羽根と光量でしぼり、たたみ、なんとか距離と広がりを。
ようやく壁穴の光がちゃんとした星のように見えてきた。
「これで良くないか?所長に見てもらおうか。」
「あっ!そこの人物!」とチーフが叫ぶ。
入口側の所に若い女の子が立っている。
チーフが慌ててバトンを止めた。
「そこよけて!」と声をかける。
その女の子はびっくりしてとびのいた。
金星が隠れてしまった。
「ああそっちじゃない!」
こっち?あっち?と女の子は指差しながらまどってついに笑っている。
そのままとどめておいて最後にちょっとだけ羽根を叩いた。
「心地悪くない」
OKが出て終了
「何か用?」と俺は彼女に尋ねた。
「い、いえ。」驚いてこちらを振り向いた顔は、女優さんでも驚かない、
長い髪の毛できちっとした姿勢の美人。自分が石田加奈だと名乗ったあと、
「西川さんはいらっしゃいますか?」と聞いてきた。
「西川さん?」俺は少し考えた。
「西川さんってあの、大きな?」
「そう、です。」とその娘は言った。
西川さんというのは白髪頭のとにかく体の大きな五十がらみのベテランチーフだ。
「あ、今、照明をしこみおわってすぐおりてくるとおもうよ。」
階段のある方を指さした。
「君は?」
「え、私は。」少し悩んでいった。
「西川の家族のものなんですが。」
「へえ。
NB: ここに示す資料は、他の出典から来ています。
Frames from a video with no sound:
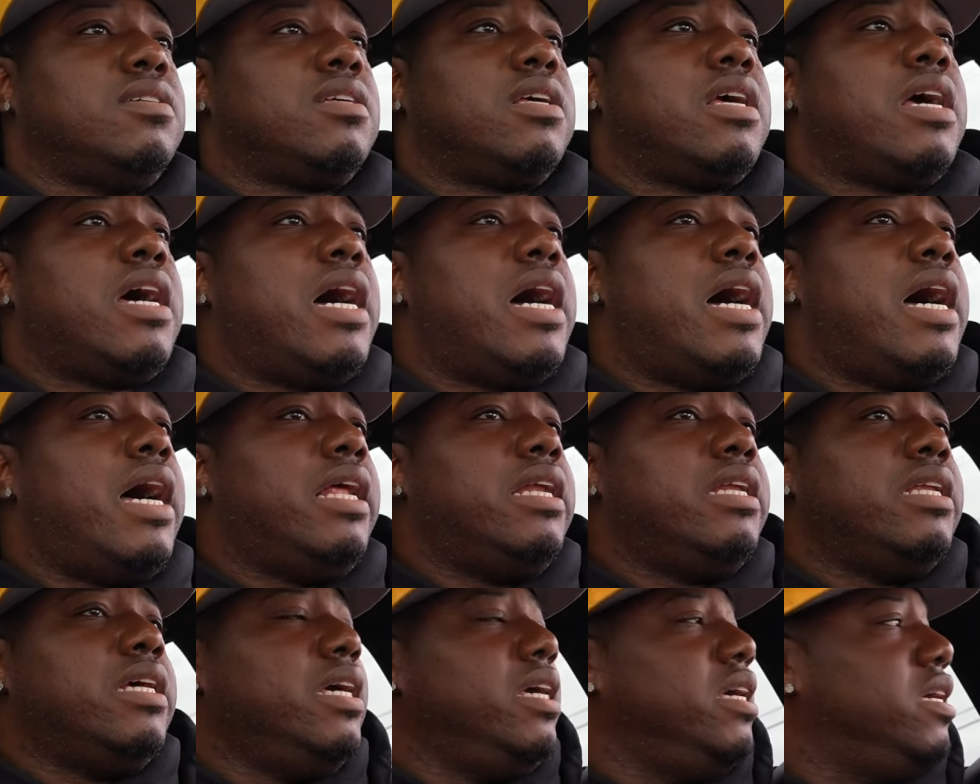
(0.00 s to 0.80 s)

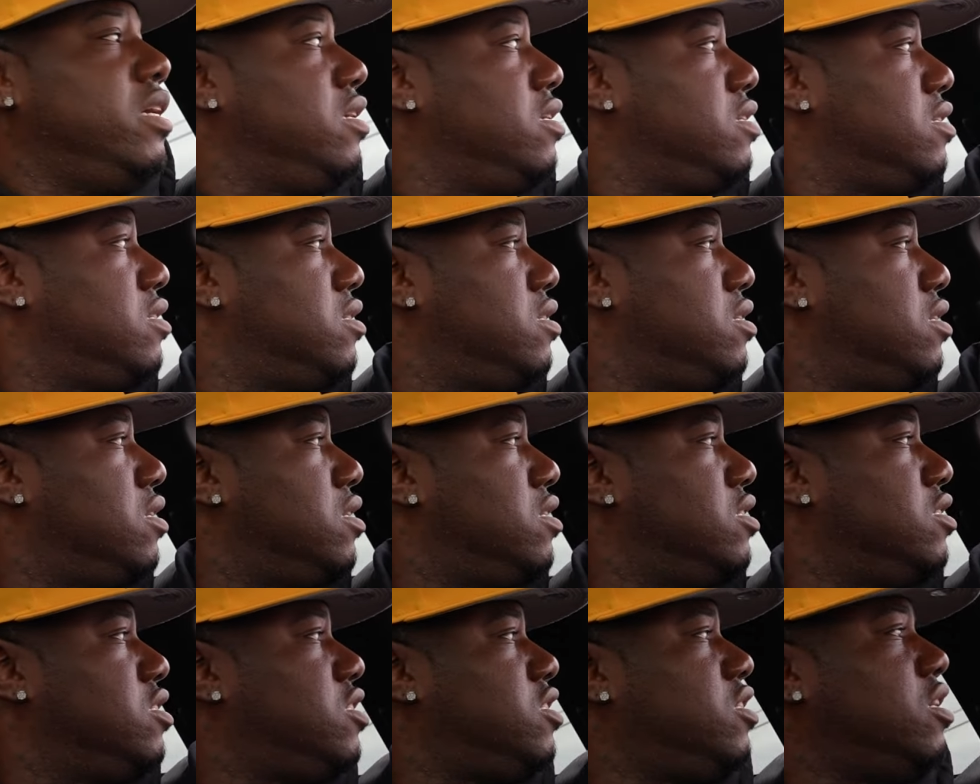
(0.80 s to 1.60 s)
Golly,
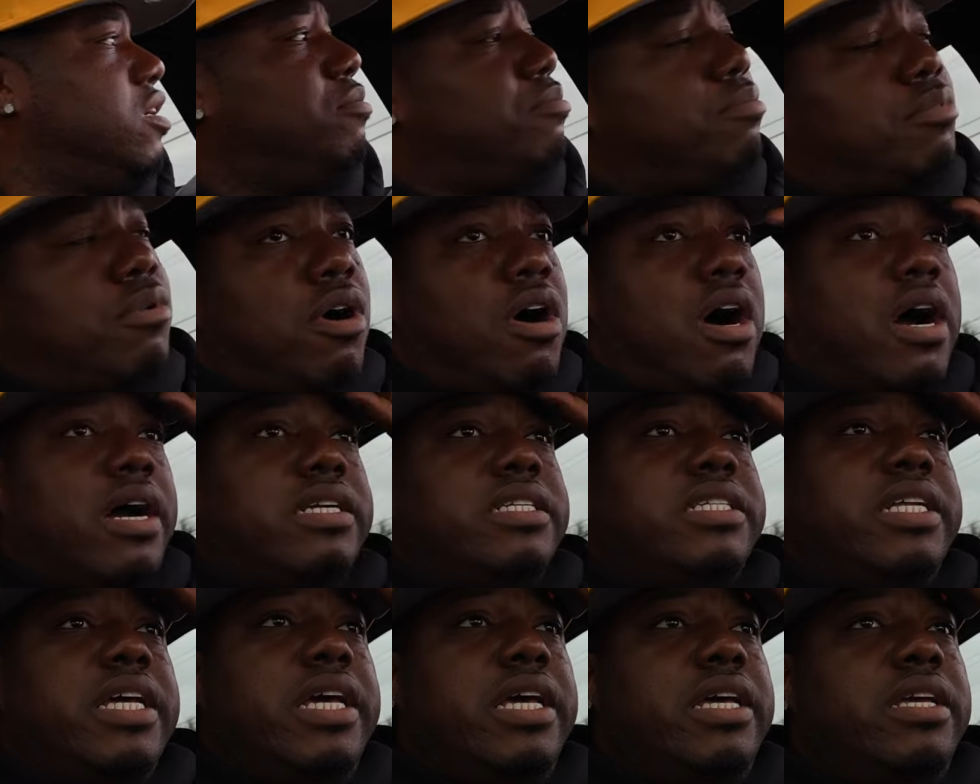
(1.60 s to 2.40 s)
Chef your
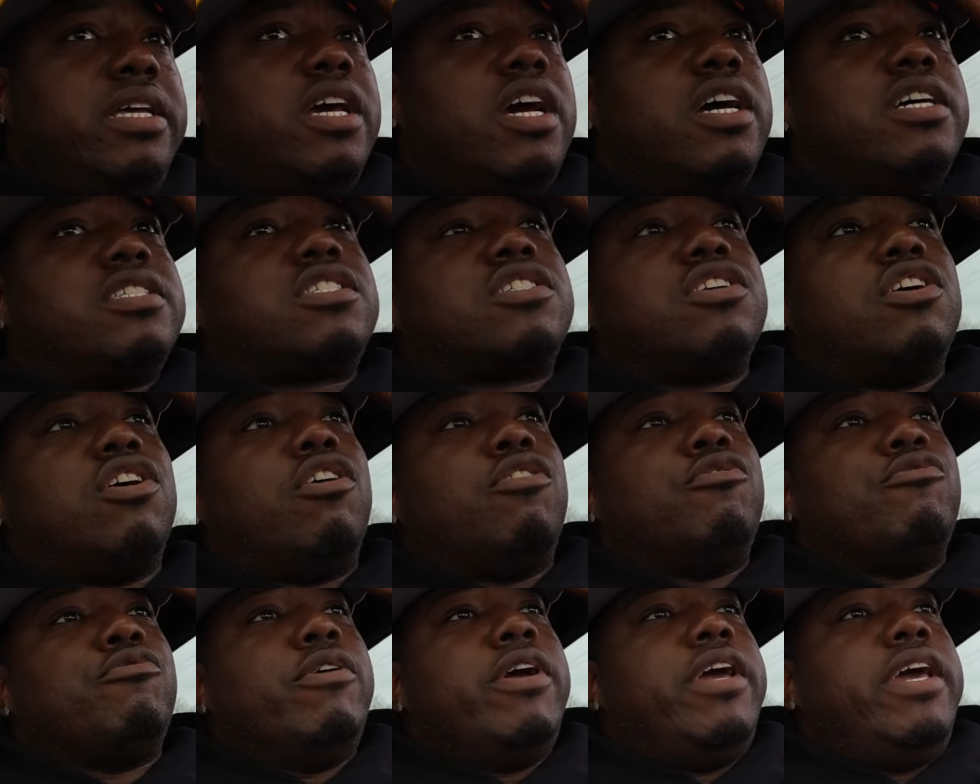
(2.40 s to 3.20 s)
yes sir,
」と俺は言ったが、名前が違う。「娘さん?」
「ええ、いえ、そうではないんですが、あの親戚で。」とおどおどと言った。
俺はその物置に入って、明かりを付けた。
「待ってるといいよ。すぐにあかりをつけるから。」
彼女はしばらく周りを見渡していたが電灯の下で見ても凄い美人だ
「君はどこの人なの。」俺は、軍手を外しながら聞いてみた。
「ええと、富山の方です。あの付近の。」と言った。
「何しに来たの?」
「いや、ここで、人を紹介してくれるというので。」
「何の?」
「お見合いの。」
驚いてしまった。こんな若くてお見合いなのだ。見知らぬ誰かといきなり結婚するのだ。
「お見合い・・・」
「ヘンですよね。いきなり」と彼女は少し笑った。
よく見ると、化粧をしているが自分と同じ二十歳そこそこに見えた。
「座ってれば。」と俺は椅子をだした。
化粧の独特な匂いがした。
「見合いっていうのは、その、ここの人間?」
「そう聞いてますけど。」
「誰だろう。」俺は口に出して考えた。彼女が俺の顔を覗き込んだ。誰かが気になるの
だろう、でもその端正な顔と、瞳に見つめられ、その真剣さにドギマギしてしまった
それで思わず「君は美人だね。」と言ってしまった。
彼女は真っ赤っかになった。
「いや、ほんと。」俺まで真っ赤っかになった。それぎり話は出来なくなった。
降りてきた巨漢チーフの西川先輩は汗をかきかき彼女を見て慌てた。喉がつかえて声が出ない。
「よろしい よろしい、あとよろしく頼む」とようやく言い、娘をつれ慌てて外へ出た。